We know readers will learn a lot from your book, but what do you hope readers will un-learn? In other words, is there a particular ideology you’re hoping to dismantle?
That’s a fantastic but difficult question. But I think the first thing I would hope the book does is help readers understand that the systems of global capitalism and global white supremacy are neither normal nor natural and that those institutions and individuals that support this system, in particular the imperial banks and their rogue bankers, have been engaged in a long, devilish struggle to keep it in place. While many of us acknowledge the profound ways in which racism defines our culture, we do not always question the degree to which capitalism, through the work of bankers and financiers, shapes our everyday lives. In this sense, I hope that Bankers and Empirecan help us “un-learn” what we think we know about banking finance, and the inevitability of capitalism.
Who are the intellectual heroes that inspire your work?
My intellectual heroes are those uncompromised and independent Black mavericks who are neither bound to academic institutions nor swayed by intellectual trends, who have resisted bourgeois Black nationalism and broke from the restraints of white Marxism, who have maintained an originality of thought without sacrificing a commitment to style, and who write with urgency, fire, and elan in multiple registers for a variety of audiences. Frantz Fanon and Walter Rodney, in particular, but also the core columnists and editors of the Black Agenda Report: Margaret Kimberley, Bruce Dixon, Glen Ford.
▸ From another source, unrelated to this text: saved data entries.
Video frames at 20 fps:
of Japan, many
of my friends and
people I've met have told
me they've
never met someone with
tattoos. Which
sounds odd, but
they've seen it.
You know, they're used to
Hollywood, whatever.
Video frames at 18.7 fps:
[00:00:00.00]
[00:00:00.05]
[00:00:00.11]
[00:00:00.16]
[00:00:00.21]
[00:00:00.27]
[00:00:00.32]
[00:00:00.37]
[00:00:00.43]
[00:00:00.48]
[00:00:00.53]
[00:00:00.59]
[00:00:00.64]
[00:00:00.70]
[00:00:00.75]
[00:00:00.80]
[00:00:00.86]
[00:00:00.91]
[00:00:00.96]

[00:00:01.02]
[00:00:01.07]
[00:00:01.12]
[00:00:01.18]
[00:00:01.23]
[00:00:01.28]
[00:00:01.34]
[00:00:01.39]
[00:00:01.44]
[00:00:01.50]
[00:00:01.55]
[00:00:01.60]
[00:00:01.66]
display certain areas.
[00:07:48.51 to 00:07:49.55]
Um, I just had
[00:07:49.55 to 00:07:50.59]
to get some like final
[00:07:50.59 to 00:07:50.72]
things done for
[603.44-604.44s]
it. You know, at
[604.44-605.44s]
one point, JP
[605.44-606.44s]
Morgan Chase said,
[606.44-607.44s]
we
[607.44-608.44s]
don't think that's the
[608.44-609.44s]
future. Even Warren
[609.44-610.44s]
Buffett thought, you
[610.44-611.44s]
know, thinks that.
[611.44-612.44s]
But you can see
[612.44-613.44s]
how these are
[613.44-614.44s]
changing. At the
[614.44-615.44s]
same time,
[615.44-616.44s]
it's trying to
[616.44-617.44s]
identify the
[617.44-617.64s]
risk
In what way does your book help us imagine new worlds?
The struggles of Caribbean people against white supremacy, capitalism, and imperialism in the 1930s served as the threshold for the global movements for decolonization after World War II. These struggles were fueled by an imagination of a new society after white supremacy, capitalism, and imperialism were dismantled. As much as we can draw from this history of radical possibility to imagine a better future, we also need to learn from the defeats and failures and counter-revolutions and reactions that prevented the new society from emerging. Bankers and Empire, then, may not help us imagine new worlds but it may illuminate the potential pitfalls on the road to freedom.
Roberto Sirvent is Professor of Political and Social Ethics at Hope International University in Fullerton, CA. He also serves as the Outreach and Mentoring Coordinator for the Political Theology Network. He’s currently writing a book with fellow BAR contributor Danny Haiphong called American Exceptionalism and American Innocence: The Fake News of U.S. Empire.